How We Communicate - Part 6

On Receiving News

Our current cultural environment doesn’t seem to be good at giving or receiving news.  Many major news outlets seem to cultivate an environment of shock and the willing audience complies with cries of outrage.  Going viral for any reason seems to be the goal now; more clicks I suppose.  Newsworthiness seems to be defined as whatever is outrageous, sensational, or salaciously violent or sexual. 

Of course, this isn’t new.  Fleshly creatures have always been drawn to the tantalizing indulgence of the flesh.  “Itching ears” is how 2 Timothy 4:3 describes it.  In one sense, it’s not the media’s fault, because that’s exactly what many people want to hear. 

When the Bible talks about our responses, specifically to the word of God spoken to us, it uses the language of softness or hardness.  Consider Hebrews 3:7-15

“Therefore, as the Holy Spirit says, "Today, if you hear his voice, do not harden your hearts as in the rebellion, on the day of testing in the wilderness, where your fathers put me to the test and saw my works for forty years. Therefore I was provoked with that generation, and said, 'They always go astray in their heart; they have not known my ways.' As I swore in my wrath, 'They shall not enter my rest.'" Take care, brothers, lest there be in any of you an evil, unbelieving heart, leading you to fall away from the living God. But exhort one another every day, as long as it is called "today," that none of you may be hardened by the deceitfulness of sin. For we have come to share in Christ, if indeed we hold our original confidence firm to the end.
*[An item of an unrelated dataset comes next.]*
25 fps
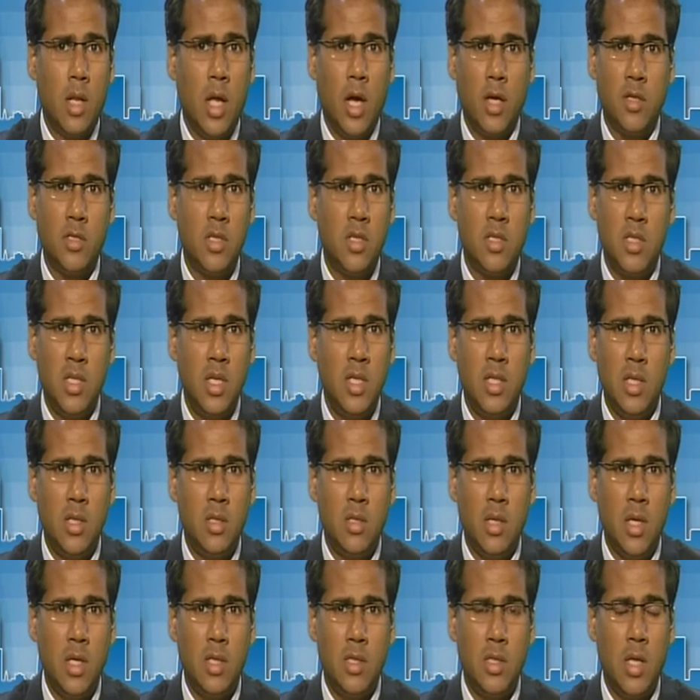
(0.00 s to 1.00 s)
largest
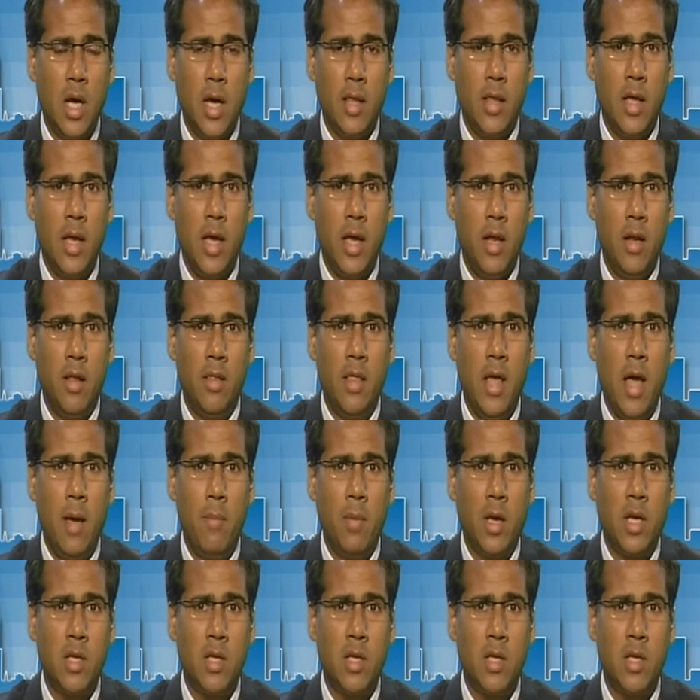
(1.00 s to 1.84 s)
cities is neither here nor there,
As it is said, "Today, if you hear his voice, do not harden your hearts as in the rebellion.”

One of the things that I find most interesting in this passage is how the hardness of hearts is related to the timing of the message.  “Today, if you hear his voice, do not harden your hearts.”  It’s almost as if to say that the tell-tale sign that someone has a hard heart is when they say, “I can’t hear this right now, not today.”  Have you ever said that?  Have you ever said, “I’ll listen tomorrow, but not today.”?  Is it possible that we put off God’s word to us because we are preoccupied with what itches our ears?  If so, such a person may have a hard heart. 

There’s an urgency and immediacy to the call to hear God’s voice today.  And that urgency belongs to knowing God’s word rather than hearing the daily news.  We often don’t have that necessary sensitivity to receiving something from God today, and yet how patient God is with us.  For forty years he called out to that generation with the message of “today”.  How could we be so hard hearted?  We are not just hardened against what God is saying to us, we are hardened against his timing.  If God were to suddenly and abruptly introduce a change into my life, would I rebel against him by say, “not so fast God, couldn’t you slowly break this news to me?”

One of the marks that we don’t want God’s word and we don’t want his timing is that we complain.  This is what the Israelites did in the wilderness.  They weren’t content with the manna from heaven and the water from the Rock.  They wanted the meat of the past or the milk and honey of the future, but they didn’t want what God had for them today. 

This has great implications for our communication with each other in the church.  Our first thought when it comes to interacting with one another should be thankfulness that this is the body of Christ God has given me today.  We are to receive one another with thanksgiving and contentment without a mournful nostalgia of the good old days or a discontented pining for an idealized future that we don’t have now.  This is especially challenging to us because we keep getting new people in our church!  While that is something that should excite us, sometimes it unsettles us instead.  We sometimes want to stop time and keep everything the way we want it.  Our openness to receiving from God what he wants from us applies especially to the people he has brought into our lives.  We don’t get to choose our family (and that’s a good thing). 

What about the implications for this on all the changes that will take place with our church plant?  Sometimes it can seem like things are happening fast.  But maybe we are taken aback not by the pace of information, but by the newness of the information.  All news that comes to us comes all of a sudden.  There is a point in time where we didn’t know the news, and then the next moment we do know it.  Please rest assured that the elders of our church do not dictate what is going to happen, only the word of God can do that.  We seek to follow God in his ways and his timing.  That may mean that you have a legitimate concern and as you raise that with us, we’ll consider it and may have to adjust our methods or our timing.  So, don’t be timid in asking questions so that you can receive the news well, whatever those changes may be.

I pray that we have not been trained by our culture of outrage to immediately assume that the change that we see coming down the pipes is bad.  Instead, as we walk together, we have the posture of love: “Love is patient and kind; love does not envy or boast; it is not arrogant or rude. It does not insist on its own way; it is not irritable or resentful; it does not rejoice at wrongdoing, but rejoices with the truth. Love bears all things, believes all things, hopes all things, endures all things.”  (1 Cor. 13:4-7)

You’re not going to get that on the 10:00 news.